Molto spesso i grandi film donano una pista allo spettatore già nella prima scena. A fábrica de nada, in competizione ufficiale al Festival de Sevilla 2017, si apre con una coppia che sta facendo l’amore appassionatamente ma viene bruscamente interrotta da una telefonata che lascia attonito Zé, uno dei protagonisti del film, che abbandona il letto e si precipita al lavoro. La fabbrica nella quale lavora chiude senza preavviso. I costi in Portogallo sono eccessivi, meglio delocalizzarla altrove.
Cosa mostra dunque questa prima scena? Semplicemente che il lavoro (e soprattutto la sua perdita) invade la vita privata delle persone. Un altro film presentato quest’anno, Colo di Teresa Villaverde, affronta la disgregazione familiare a partire dalla crisi economica.
Ma A fábrica de nada si muove in maniera assai diversa. Il film di Villaverde è intimo, o meglio parte dal privato per fare un discorso universale, il film realizzato dal giovanissimo Pedro Pinho inizia con la presa di coscienza di un piccolo gruppo di operai che uniti, in maniera collettiva, decidono di occupare la fabbrica che li sta “dismettendo”. Tanto Colo è un’opera quasi priva di parole, fatta di pochissimi e scarni dialoghi, quanto A fábrica de nada è ricco di discussioni, scontri verbali, di una vera e propria dialettica che passa nel linguaggio ma al quale il linguaggio non è sufficiente, servono le azioni.

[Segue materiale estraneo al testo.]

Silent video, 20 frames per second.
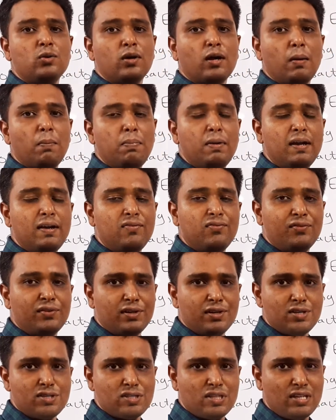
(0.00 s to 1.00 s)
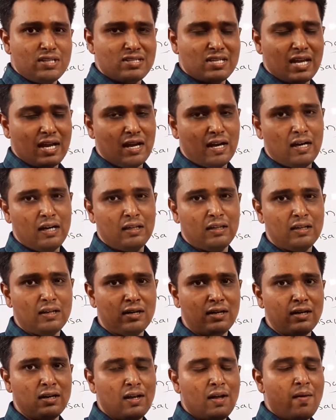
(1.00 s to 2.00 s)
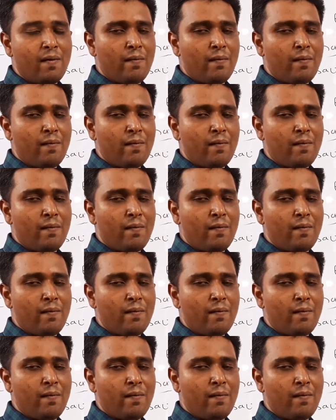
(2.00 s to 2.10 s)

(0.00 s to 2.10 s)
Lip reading: complete first, then second, third,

Ed è sul continuo scontro tra la realtà angosciante, soffocante, durissima e la finzione – un regista (interpretato da Daniele Incalcaterra) contatta gli operai perché vuole girare un documentario sulle fabbriche occupate – che si muove lo straordinario film di Pedro Pinho, probabilmente tra i migliori film realizzati sul potere mortifero (ci fosse ancora bisogno di ribadirlo) del capitalismo. Speculare e opposto andrebbe rivisto in questo senso Nocturama di Bernand Bonello, sguardo dichiaratamente borghese sul medesimo soggetto.
Ma non è l’unica dicotomia riscontrabile in quest’opera liberissima e coraggiosa dove non vengono mai date risposte ma tutto viene messo in discussione.
Sono ancora efficaci i metodi della sinistra radicale nella lotta politica in rapporto al cambiamento di scenario capitalista? È possibile far funzionare una fabbrica, autogestirla senza una struttura piramidale di potere e senza cadere nuovamente nella trappola del capitalismo? Come far coesistere in maniera coerente la teoria politica con i problemi quotidiani e pratici? E, ancora una volta, come far diventare azione la parola e renderla efficace?
A fábrica de nada è un film sulla crisi (economica) dalla quale si irradiano, quasi fosse un contagio, tutte le altre. Crisi personale e sentimentale (Zé e la compagna iniziano a avere problemi di coppia sempre più evidenti), crisi politica (le questioni poste qui sopra), crisi sociale (il welfare viene totalmente smantellato), crisi artistica (il regista non riesce a girare il suo film; Zé si rifugia nel suo gruppo punk più per sfogare la rabbia e la frustrazione che per altro). È anche un film aperto a ogni possibile affabulazione, a qualsiasi linguaggio (opera documentaristica e musical, dramma e commedia), un film “coerentemente” di un collettivo – João Matos, Leonor Noivo, Luisa Homem, Pedro Pinho, Tiago Hespanha – in cui compare buona parte di chi ha lavorato alla pellicola benché in ruoli diversi. Un film che non si chiude, non finisce in un certo senso, ma si interrompe con un’immagine interlocutoria. Gli operai lavorano in una fabbrica che in realtà non produce più nulla, in cui le macchine non possono che girare a vuoto. È il lavoro umano che produce il valore, non quello della macchina, come viene spiegato in maniera assai chiara dal regista quando parla di plusvalore, riprendendo ovviamente le parole di Marx.
In fondo è il capitalismo che gira a vuoto, il suo sistema di produzione assolutamente perverso. E allora i momenti di poesia all’interno di un luogo fatto di alienazione sono quelli in cui ci si permette di giocare a calcio a fianco dei macchinari, di danzare e cantare, di giocare a carte. Di rubare tempo al lavoro, che normalmente si mangia tutto il resto. Resistendo alla follia di considerarsi persone degne solo attraverso una professione, senza la quale tutto sembra perdere significato, come se il valore dell’uomo fosse esclusivamente un valore legato al suo potenziale lavorativo.
Il niente di una catena di montaggio che funziona senza produrre nulla si contrappone al niente in cui gli operai liberano il tempo normalmente impiegato nelle loro mansioni. E quel niente non è un vuoto. È “qualcosa”. O quanto meno è un inizio.